### Provided records
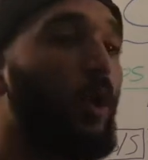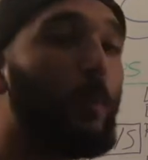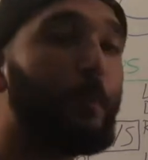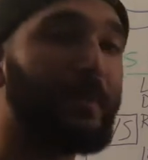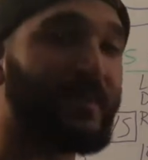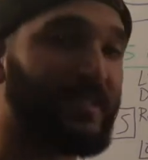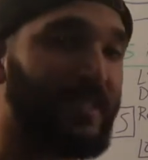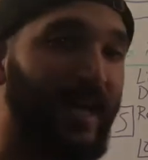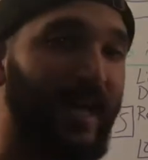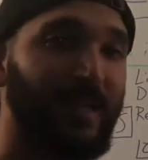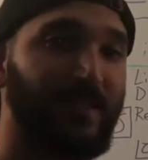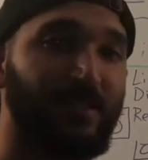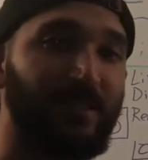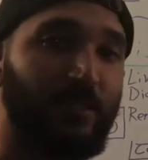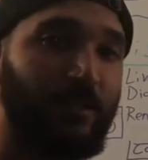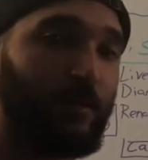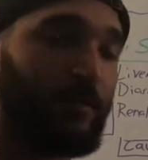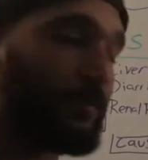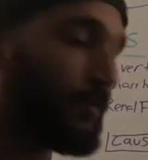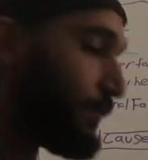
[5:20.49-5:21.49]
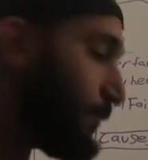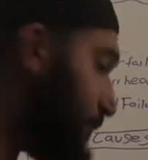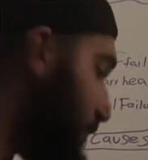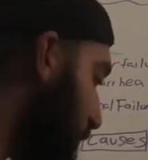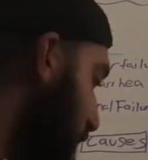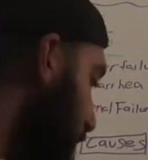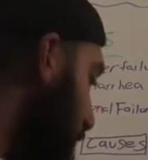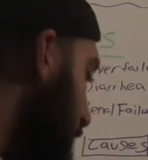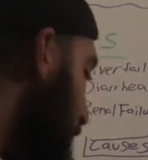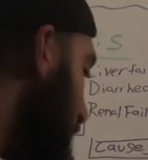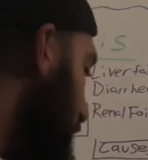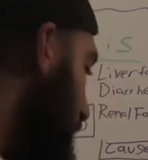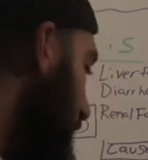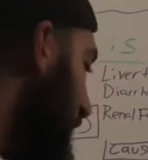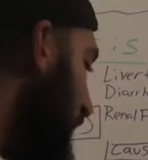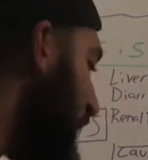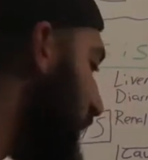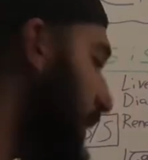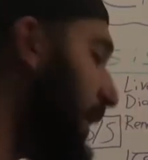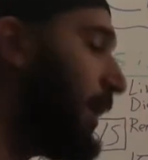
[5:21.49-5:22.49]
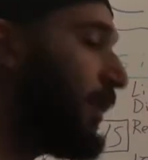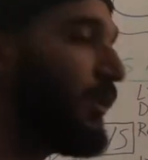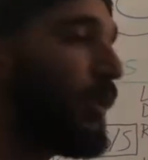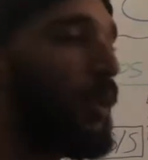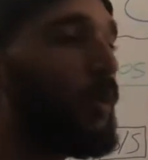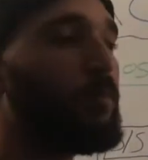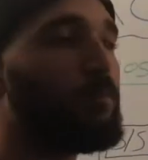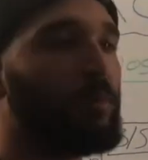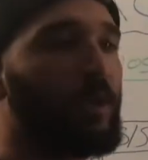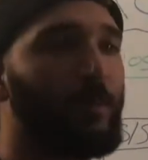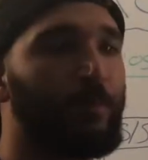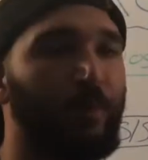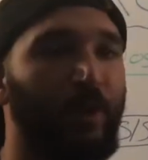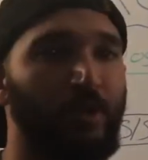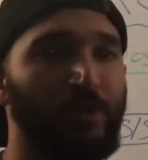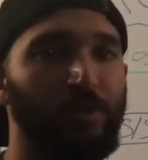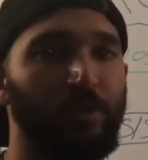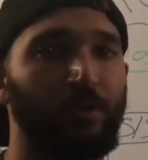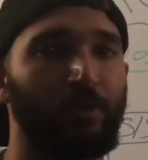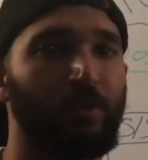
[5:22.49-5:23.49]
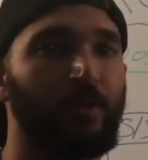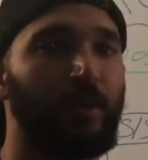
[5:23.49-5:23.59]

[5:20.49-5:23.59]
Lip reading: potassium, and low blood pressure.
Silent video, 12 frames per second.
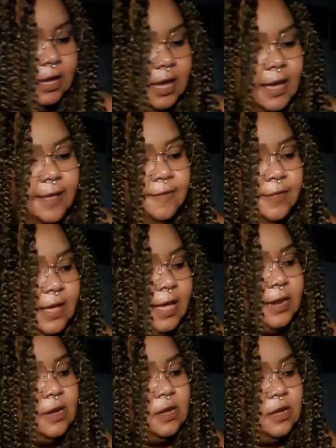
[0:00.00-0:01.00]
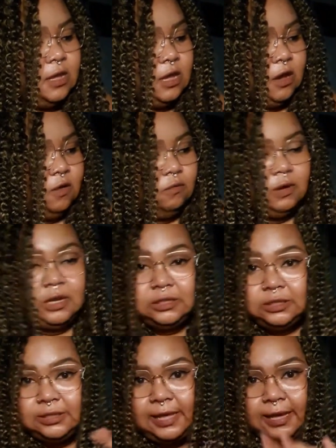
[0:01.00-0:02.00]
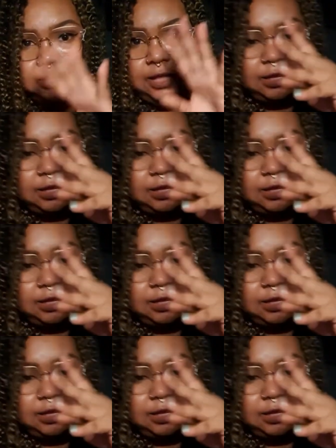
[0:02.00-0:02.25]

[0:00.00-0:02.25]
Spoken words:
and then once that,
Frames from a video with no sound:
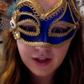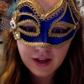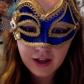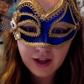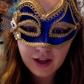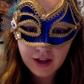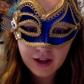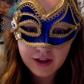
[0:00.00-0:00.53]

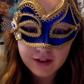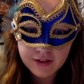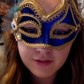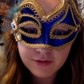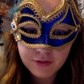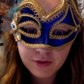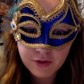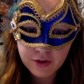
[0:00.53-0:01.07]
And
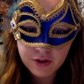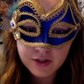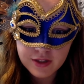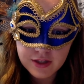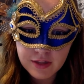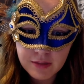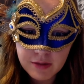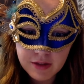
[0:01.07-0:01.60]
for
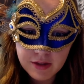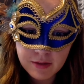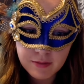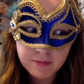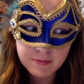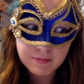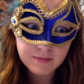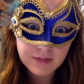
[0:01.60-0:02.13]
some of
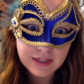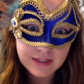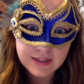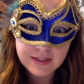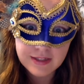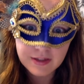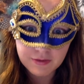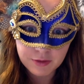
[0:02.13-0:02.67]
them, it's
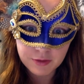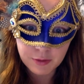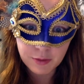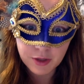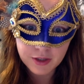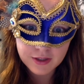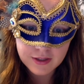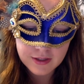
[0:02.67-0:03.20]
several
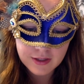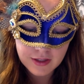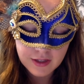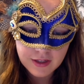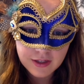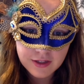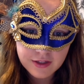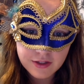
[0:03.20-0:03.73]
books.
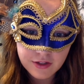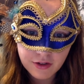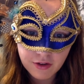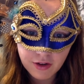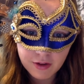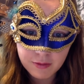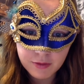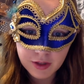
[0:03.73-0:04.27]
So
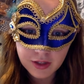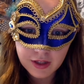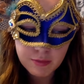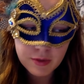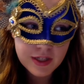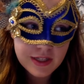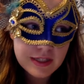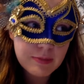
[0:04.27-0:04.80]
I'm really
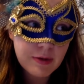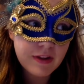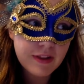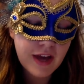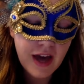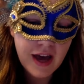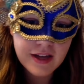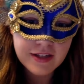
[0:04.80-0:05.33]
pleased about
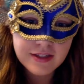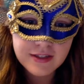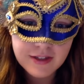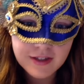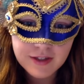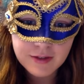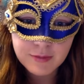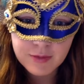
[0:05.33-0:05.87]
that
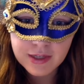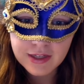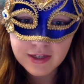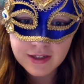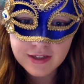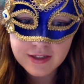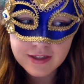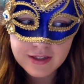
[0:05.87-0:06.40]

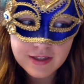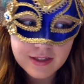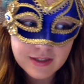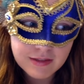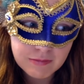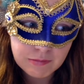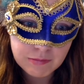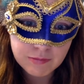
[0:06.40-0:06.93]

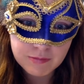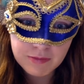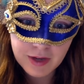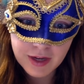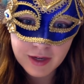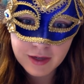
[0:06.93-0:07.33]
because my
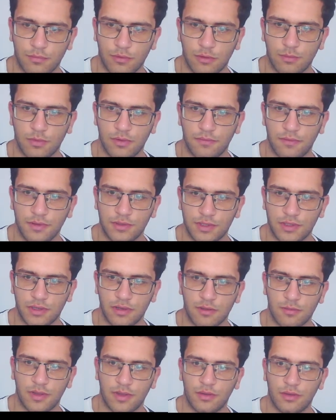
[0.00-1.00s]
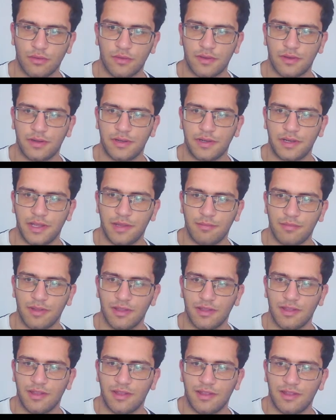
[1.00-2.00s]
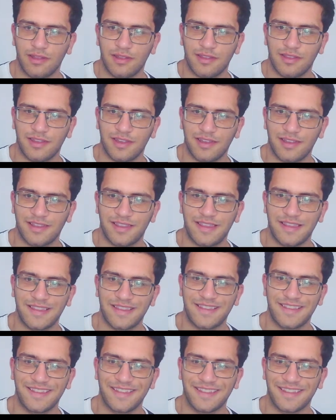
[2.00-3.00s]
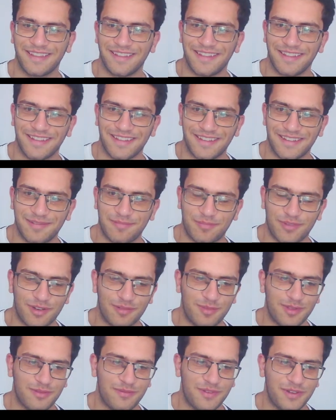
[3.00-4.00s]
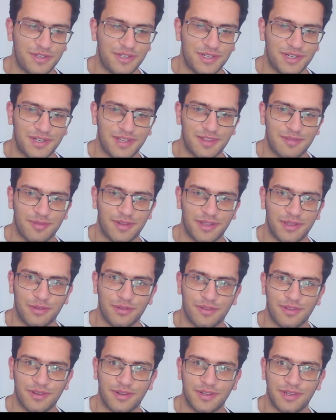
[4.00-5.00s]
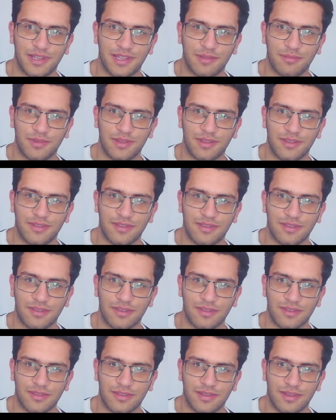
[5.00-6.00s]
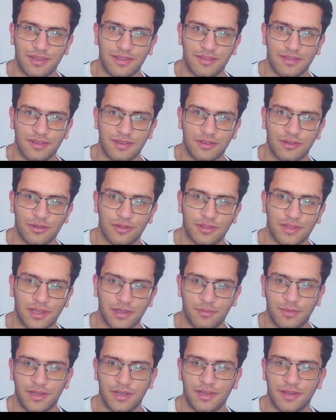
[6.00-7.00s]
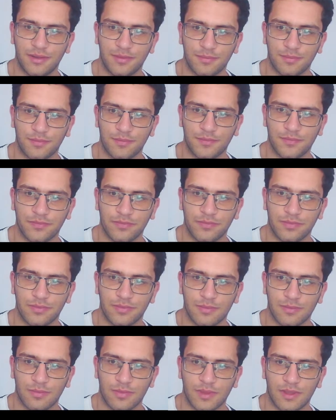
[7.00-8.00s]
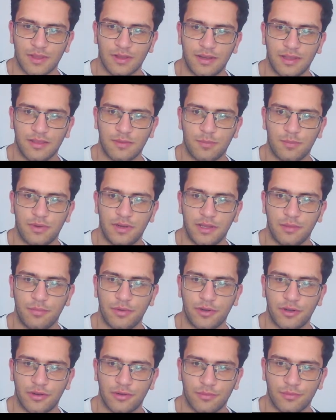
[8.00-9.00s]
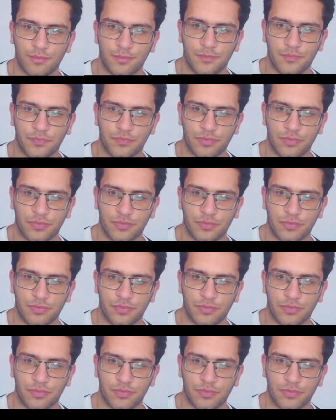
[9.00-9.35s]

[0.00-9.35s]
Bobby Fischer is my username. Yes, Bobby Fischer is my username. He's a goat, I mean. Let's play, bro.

### Required action
Your task is to collect every line above that contains the word "video".

### Completed task
Silent video, 12 frames per second.
Frames from a video with no sound:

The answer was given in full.